Eine holde Maid

Heute Vormittag ist oll Kaffi tatsächlich entwichen.

Zuerst kam uns eine Hundeschöne entgegen, aber da die Besitzerin schon immer schaut wie … genau so, mussten die Nüsse an die Leine, was sie mit entsprechendem Krawall begleitet haben. 100 m Abstand reicht üblicherweise, damit Ruhe im Rudel einkehrt und die Meute wieder leinenlos flitzen kann.

Bis mir auffiel, dass ich zwar die „Weiber“, nicht aber auch, wie üblich, oll Kaffi vor mir hatte.

Ja, was soll ich sagen: Er war in Liebe entflammt, weggewichen und verschwand eben in der Ferne.

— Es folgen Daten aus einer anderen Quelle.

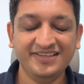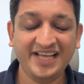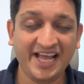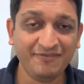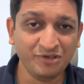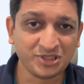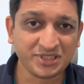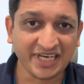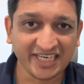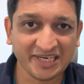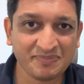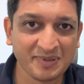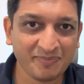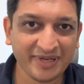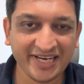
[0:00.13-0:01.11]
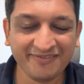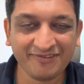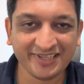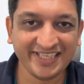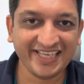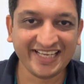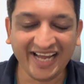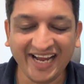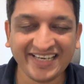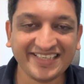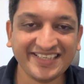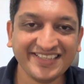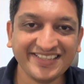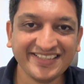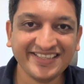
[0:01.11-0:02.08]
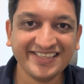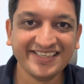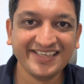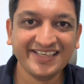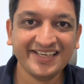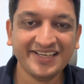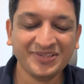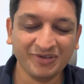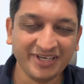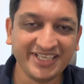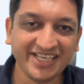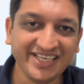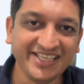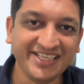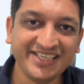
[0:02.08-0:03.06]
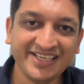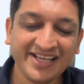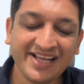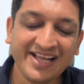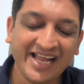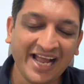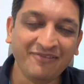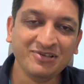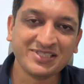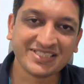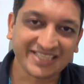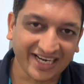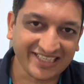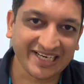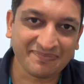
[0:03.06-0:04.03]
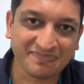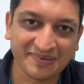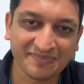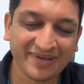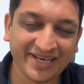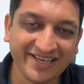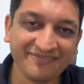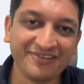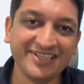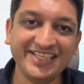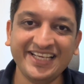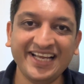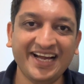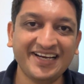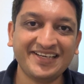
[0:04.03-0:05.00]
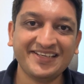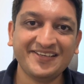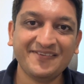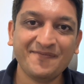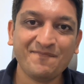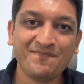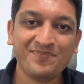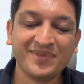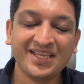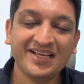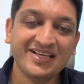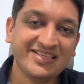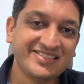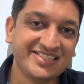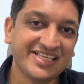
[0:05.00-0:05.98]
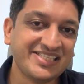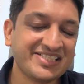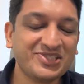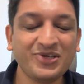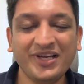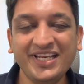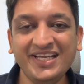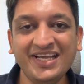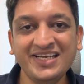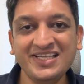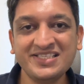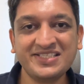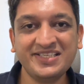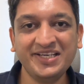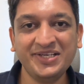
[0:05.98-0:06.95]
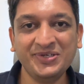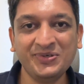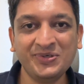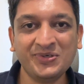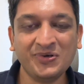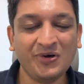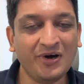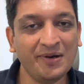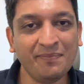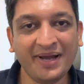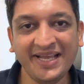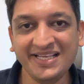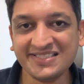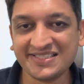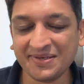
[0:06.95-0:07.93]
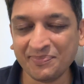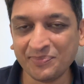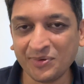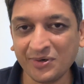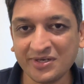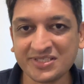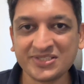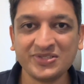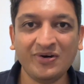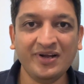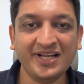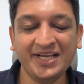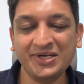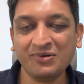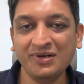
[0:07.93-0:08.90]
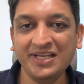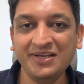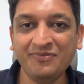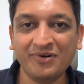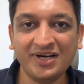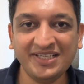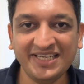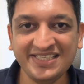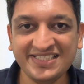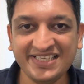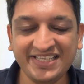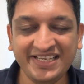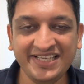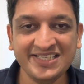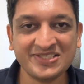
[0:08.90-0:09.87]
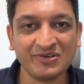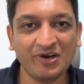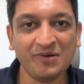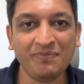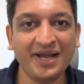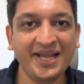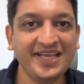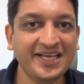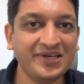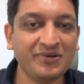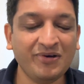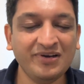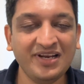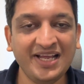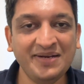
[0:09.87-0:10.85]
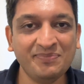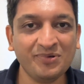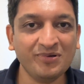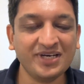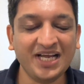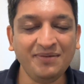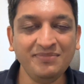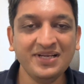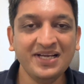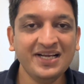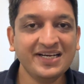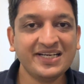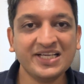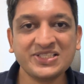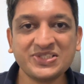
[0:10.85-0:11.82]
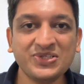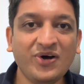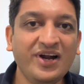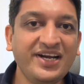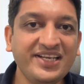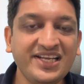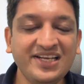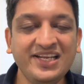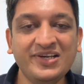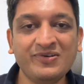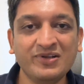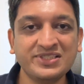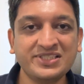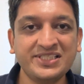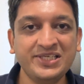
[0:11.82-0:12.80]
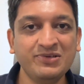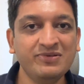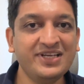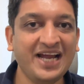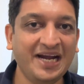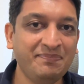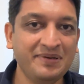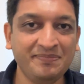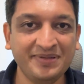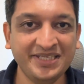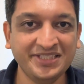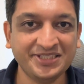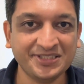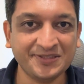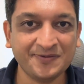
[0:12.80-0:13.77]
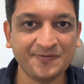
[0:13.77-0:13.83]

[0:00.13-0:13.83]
Have you started preparing for the C A T? No, really. Have you started preparing for the C A T? Just joining an institute or buying some books or enrolling for a test series or buying an online program does not really constitute C A T preparation.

Und die holde Maid war so glücklich über den strammen Jüngling, der ihr den Hof machen und mit ihr spielen wollte und die Besitzerin war so stinkig über eben diesen Jüngling, der lustig seine/ihre Dame über Wiesen, Wälder und Weiden entführen wollte.

Und ich war nicht ganz so glücklich: Auf der einen Seite ein paar Rumänische, die endlich zurück zum Auto wollten und in der anderen Richtung ein verliebter Schwerenöter – Stress pur!

Letztlich haben wir uns aufgeteilt: Davina saß auf halber Strecke mitten auf dem Feldweg und hat gewartet, was noch alles passiert, Ivy lungerte beim Auto rum und ich konnte Kafka hinterher tigern, um ihn brutal in seiner Leidenschaft zu bremsen.